== Aim of the task ==
Copy every entry below exactly as it appears, leaving out the images.

== Available data ==
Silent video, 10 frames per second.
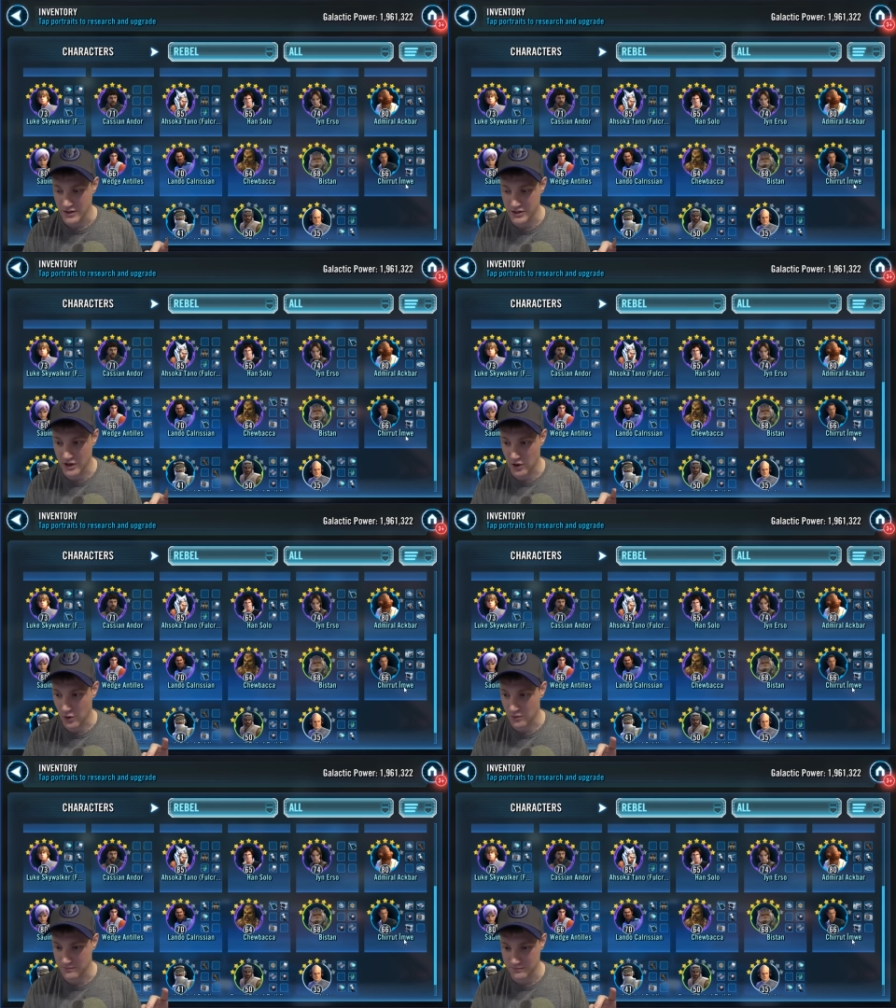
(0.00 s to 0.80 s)

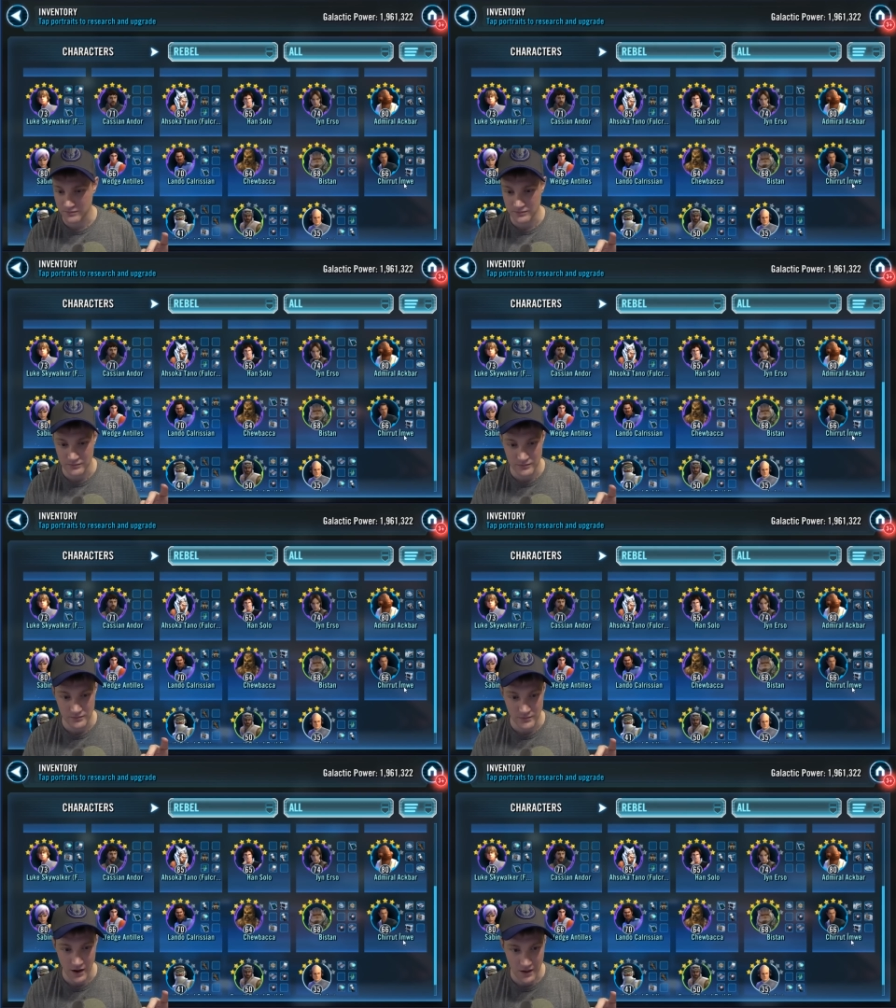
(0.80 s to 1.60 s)
So
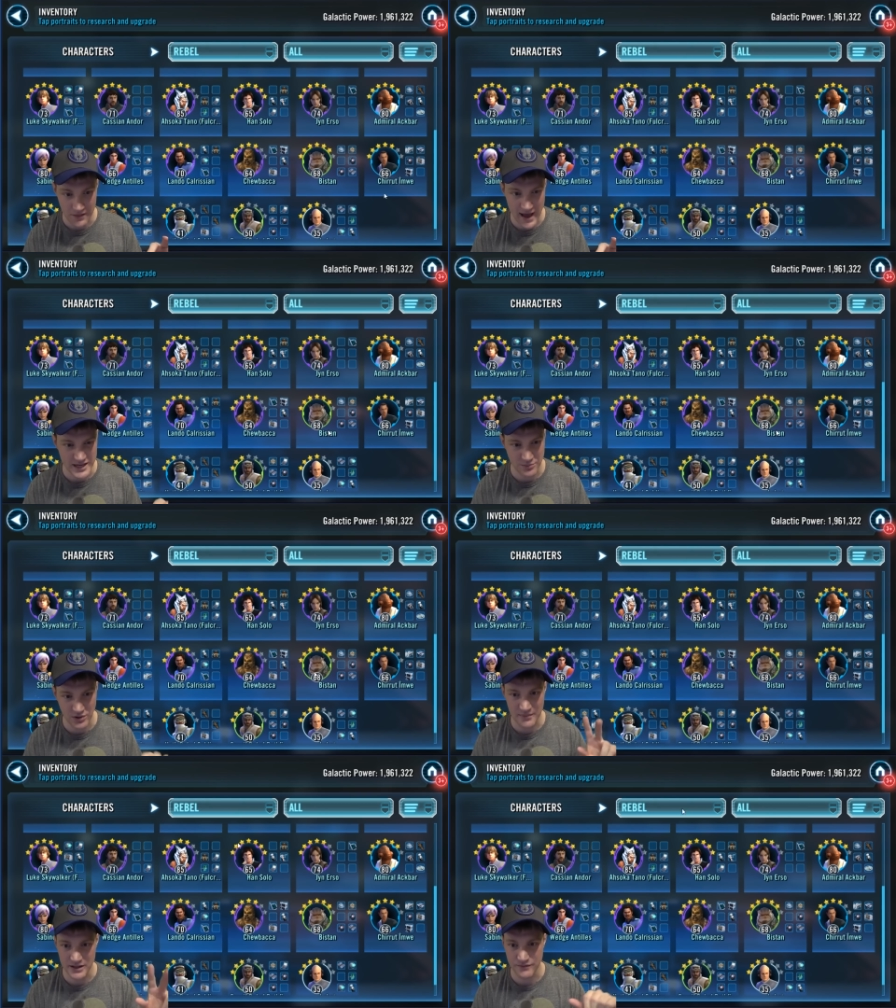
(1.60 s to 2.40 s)
that's
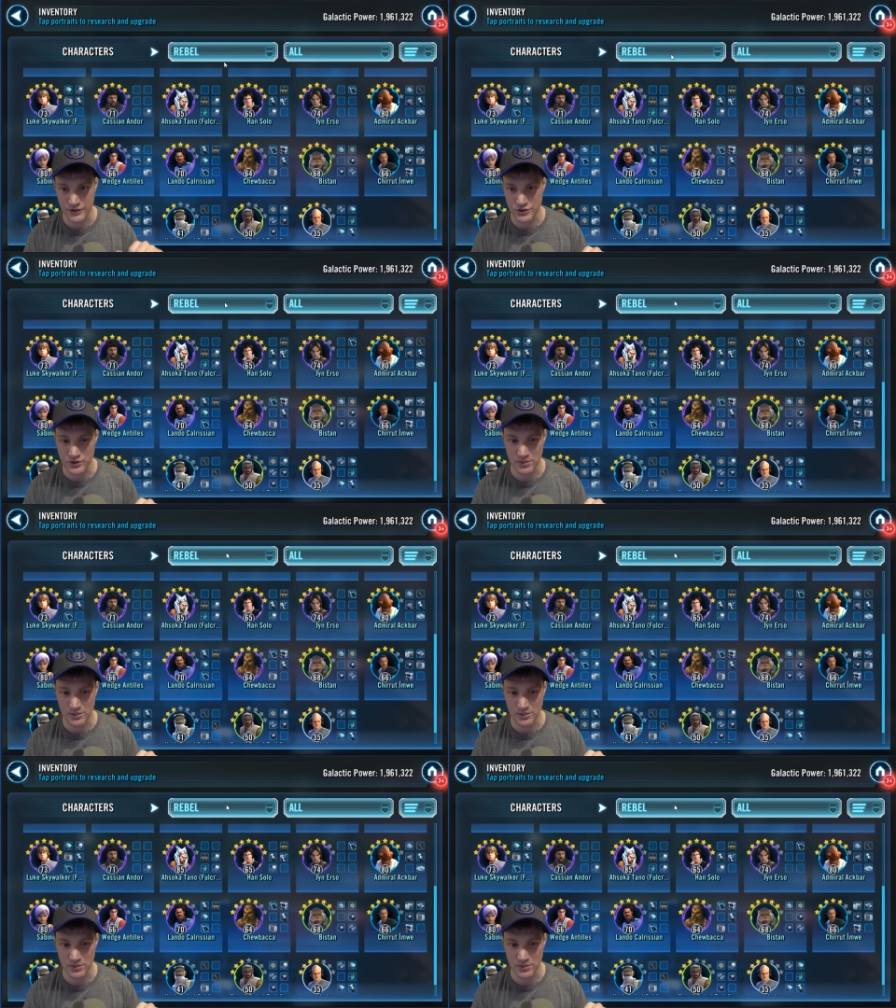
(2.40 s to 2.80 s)
probably the first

== Answer to this task ==
Silent video, 10 frames per second.
(0.00 s to 0.80 s)

(0.80 s to 1.60 s)
So
(1.60 s to 2.40 s)
that's
(2.40 s to 2.80 s)
probably the first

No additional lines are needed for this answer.